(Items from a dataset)
——————

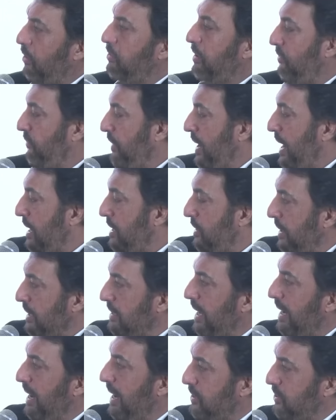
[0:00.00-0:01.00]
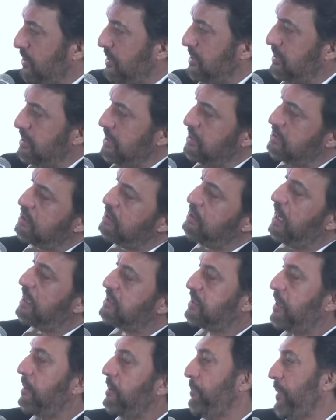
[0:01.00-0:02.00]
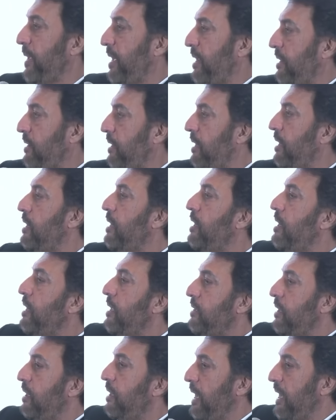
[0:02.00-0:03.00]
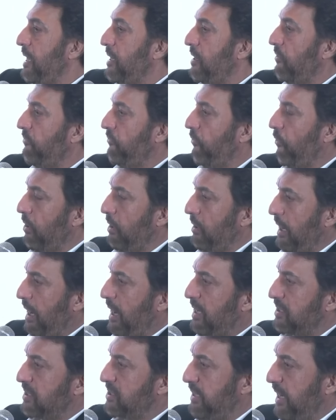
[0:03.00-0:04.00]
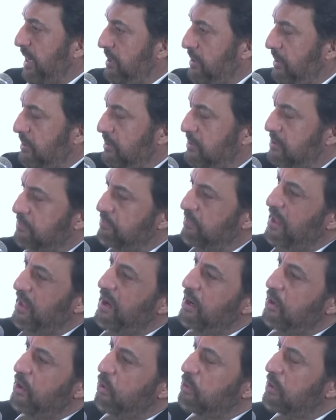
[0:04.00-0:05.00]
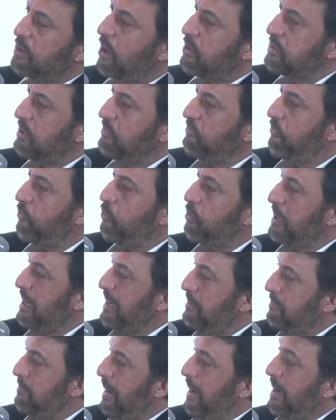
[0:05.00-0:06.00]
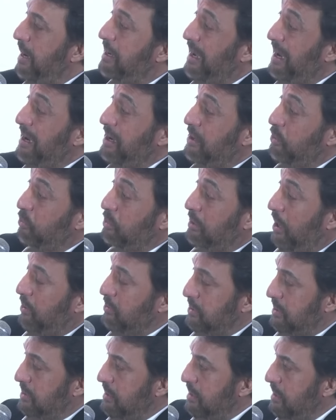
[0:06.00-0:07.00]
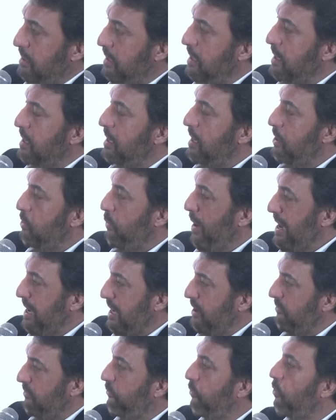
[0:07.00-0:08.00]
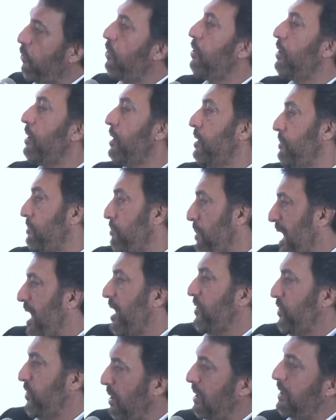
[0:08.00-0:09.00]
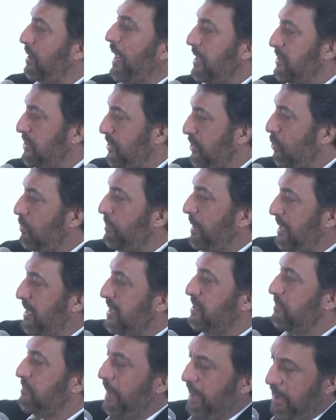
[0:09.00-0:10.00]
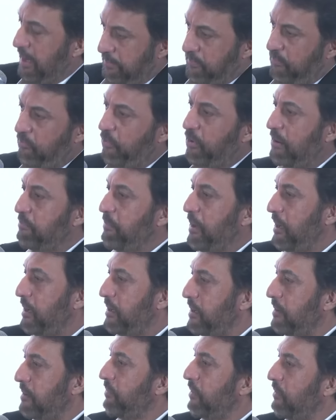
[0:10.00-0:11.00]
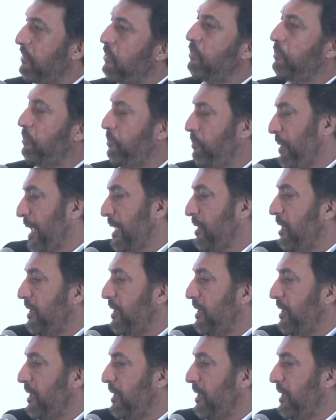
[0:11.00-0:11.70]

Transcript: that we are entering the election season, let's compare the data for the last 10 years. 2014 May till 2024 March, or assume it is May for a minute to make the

——————

## [YOUR GOAL]
Pictures aren't part of the copy; return each record above exactly.

## [OUTPUT BELOW]
[0:00.00-0:01.00]
[0:01.00-0:02.00]
[0:02.00-0:03.00]
[0:03.00-0:04.00]
[0:04.00-0:05.00]
[0:05.00-0:06.00]
[0:06.00-0:07.00]
[0:07.00-0:08.00]
[0:08.00-0:09.00]
[0:09.00-0:10.00]
[0:10.00-0:11.00]
[0:11.00-0:11.70]

Transcript: that we are entering the election season, let's compare the data for the last 10 years. 2014 May till 2024 March, or assume it is May for a minute to make the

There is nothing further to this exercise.